In the early months of the pandemic, rabbinical student Kendell Pinkney was writing. No, it wasn’t a D’var Torah or an essay for his coursework. Instead, as an artist who studied theater writing at NYU Tisch, Pinkney formed a two-person writing group with fellow JoC artist Rebecca S’manga Frank, who is trained in acting. The two of them knew that the work they were creating in community with one another was just the starting point.
“We had just gotten to this point of asking ourselves, ‘okay, what are we going to do?’,” Pinkney explained. “As the pandemic got deeper, we realized we really needed to continue writing.” Bringing more artists into the fold, Pinkney, S’manga Frank, and composer and writer Avi Amon “started kicking around ideas” of ways they could collaborate as JoC artists.
“We started thinking, wouldn’t it be great if there was a program that foregrounded the creative work of Jews who happen to be Jews of Color, Jews with indigenous backgrounds, Jews who are Sephardi or Mizrahi?” (often shortened to the acronym JOCISM). “We started dreaming about what that might be.”
Behind the scenes, Pinkney was doing more than dreaming. He held over one hundred conversations with people around the country as well as in Canada, many of whom are “artists who inhabit both identities” of Jewish and Person of Color. Pinkney began to see a deep interest emerging from his networks: interest for a space where JOCISM artists could create on their own terms.
To bring their idea into the real world, Pinkney sought out conversations with various organizations, among them Jewish Theological Seminary (JTS) where Pinkney is a rabbinical student.
“JTS was the place that ‘won out’ in being our partner. It could provide faculty and research support, space to create art as we wanted, and there was a new arts and culture space that was just created at JTS and there weren’t yet plans for how it would be used.” Pinkney saw how his interest in creating an artist’s space could align with JTS’s interest in transforming their arts and culture center into a relevant and vibrant hub of JOCISM creativity.
“As a JTS student I knew there was a need to fill that space and make it relevant to the community.” Pinkney was able to secure support from JTS, which, he said, “put its resources where its values are.” JTS provided the initial seed funding that would provide all participants with a respectable artist’s stipend.
From the start, Pinkney worked to ensure an equitable and authentic relationship between the institution and the artists. One way is by making sure they aren’t pigeonholed into creating specific forms of art or providing certain forms of engagement for the community, such as leading services. Though Pinkney is certainly skilled at leading services, he does not want the institution to dictate how the artists in the collective serve the community. He sees the need to value their creative works in their own right.
“We’re not leaning into kitsch, we’re not producing Purim spiels, though Purim spiels are lovely…We’re trying to create the infrastructure for artists who are Jews of Color, Indigenous, Sephardi, Mizrahi, to be able to be part of a broader community dialogue, as opposed to one institution holding them and saying ‘look at us doing this fun thing with Jews of Color’ in a way that feels really exotifying. But when it feels like many communities coming together and choosing to contribute something really specific that they’re good at, then suddenly I think we’re doing something different.”
Pinkney, who feels his identity as an artist-rabbi is really starting to take root, has dubbed this innovative artist’s collective “The Workshop.” With a small group of fellows, The Workshop is intended to serve as an intimate community of creators and collaborators.
“The biggest way we change hearts and minds—or nudge them at least—is actually through broader media.” Pinkney reminded us that Daveed Diggs’ “Puppy for Hanukkah” “did more for bringing about awareness of JoC existence than a lot of other things.
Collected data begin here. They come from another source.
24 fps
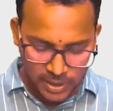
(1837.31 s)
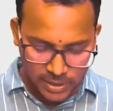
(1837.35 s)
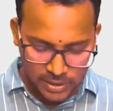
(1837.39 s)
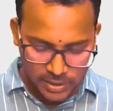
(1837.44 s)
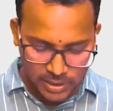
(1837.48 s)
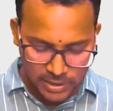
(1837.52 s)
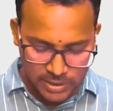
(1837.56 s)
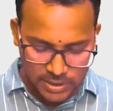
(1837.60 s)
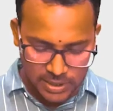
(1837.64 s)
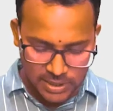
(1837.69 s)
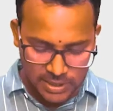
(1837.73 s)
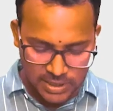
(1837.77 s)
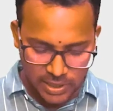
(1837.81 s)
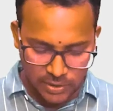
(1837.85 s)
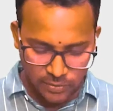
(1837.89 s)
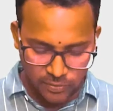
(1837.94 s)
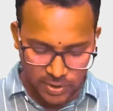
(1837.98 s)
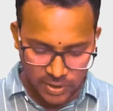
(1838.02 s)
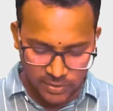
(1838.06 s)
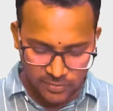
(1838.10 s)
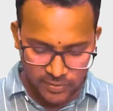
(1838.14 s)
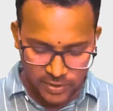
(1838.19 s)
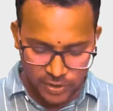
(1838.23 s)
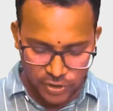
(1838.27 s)
This is the
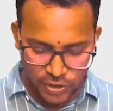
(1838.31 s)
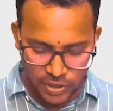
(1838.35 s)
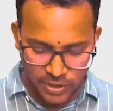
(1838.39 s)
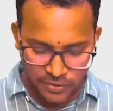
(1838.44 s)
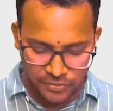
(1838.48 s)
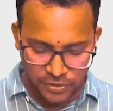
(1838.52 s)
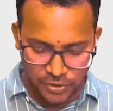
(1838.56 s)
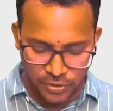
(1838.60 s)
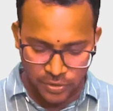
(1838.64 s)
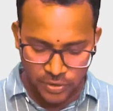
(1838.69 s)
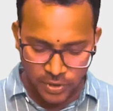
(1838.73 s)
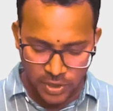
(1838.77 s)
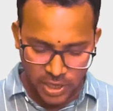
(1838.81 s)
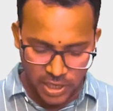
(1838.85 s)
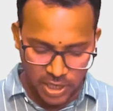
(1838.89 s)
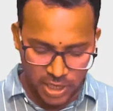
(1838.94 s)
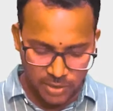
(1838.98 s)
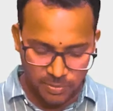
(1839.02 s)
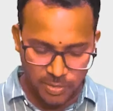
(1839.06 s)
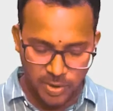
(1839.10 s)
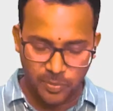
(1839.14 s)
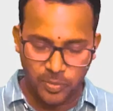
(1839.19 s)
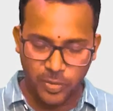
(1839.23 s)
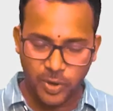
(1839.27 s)
one which you have to
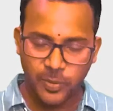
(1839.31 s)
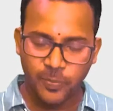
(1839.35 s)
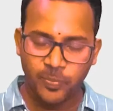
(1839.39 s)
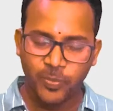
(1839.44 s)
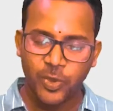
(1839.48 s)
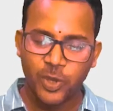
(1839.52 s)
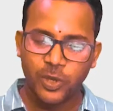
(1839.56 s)
remember.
It was fun, it was subtle and not about drawing attention to itself or standing on a soapbox.” The authentic wholeness of self that Pinkney witnessed in the response to the music video pushed him to see all art and media forms as a chance to transform.
“I want to see more examples in media, on stages, both commercial and non-commercial, of JOCISM folks being able to take up their full identities and tell their stories.” Though Pinkney doesn’t want to force the artists to create works that are about their identities, he believes that the work that will emerge will diversify who we think of as a Jew.
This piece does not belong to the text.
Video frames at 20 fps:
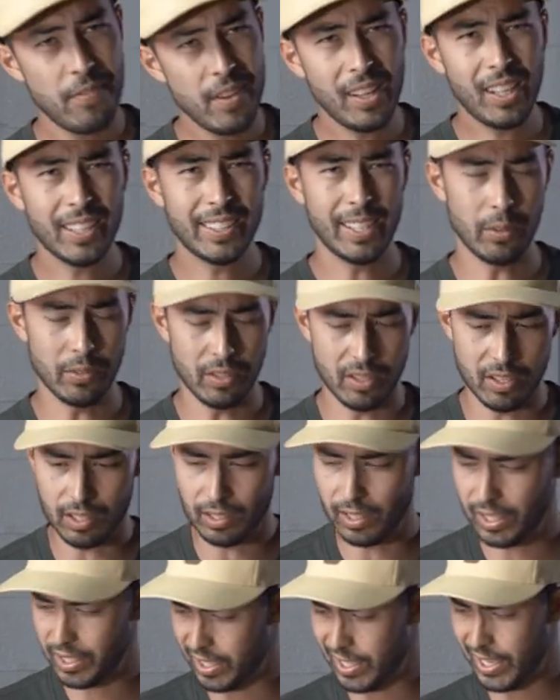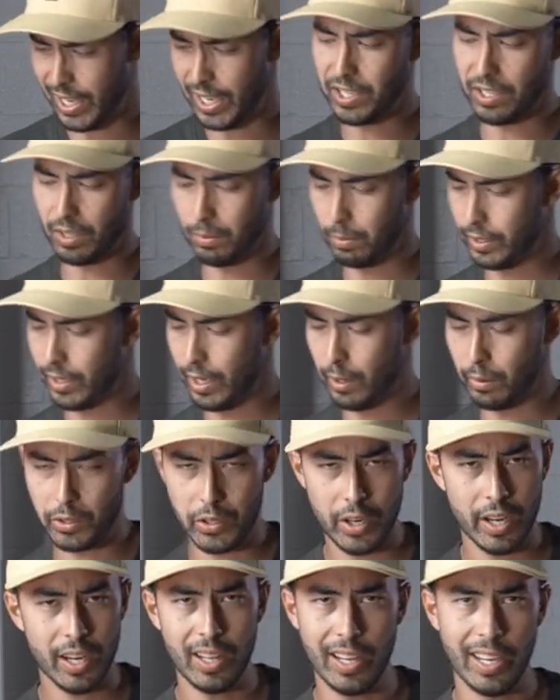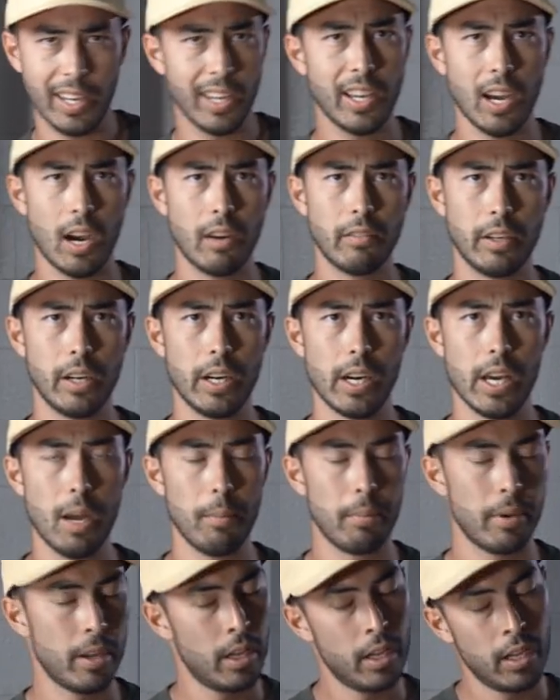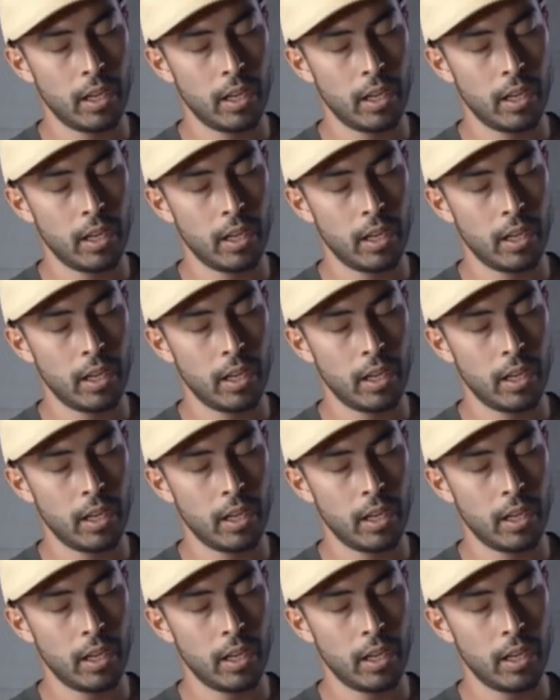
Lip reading: feel like that was a solicitation, but they were trying to like cover it up.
“I do hope that one of the things that comes out of this is that JOCISM communities will be deeply moved by what these artists create; in certain cases, they might feel so seen by a play by Rebecca S’manga Frank, or the music of Avi Amon with a Turkish Sephardic feel to it. I hope people feel seen, heard, or represented in some way.”
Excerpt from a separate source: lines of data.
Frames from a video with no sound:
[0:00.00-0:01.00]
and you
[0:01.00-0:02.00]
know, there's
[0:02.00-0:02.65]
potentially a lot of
Pinkney believes that The Workshop will be an exploration into the relationship of Jewish arts and culture to the Jewish community and to communities outside of it.
“Valuing what artists give to Jewish communities is so essential for the long-term health of Jewish life. In recognizing that, we shouldn’t try to turn them into our image of what Jewishness should look like. No, let artists be artists and I can tell you they will take us to a much more interesting, vibrant kind of Judaism than we can even imagine, and one that will have intersections with and relevance to the rest of the world.”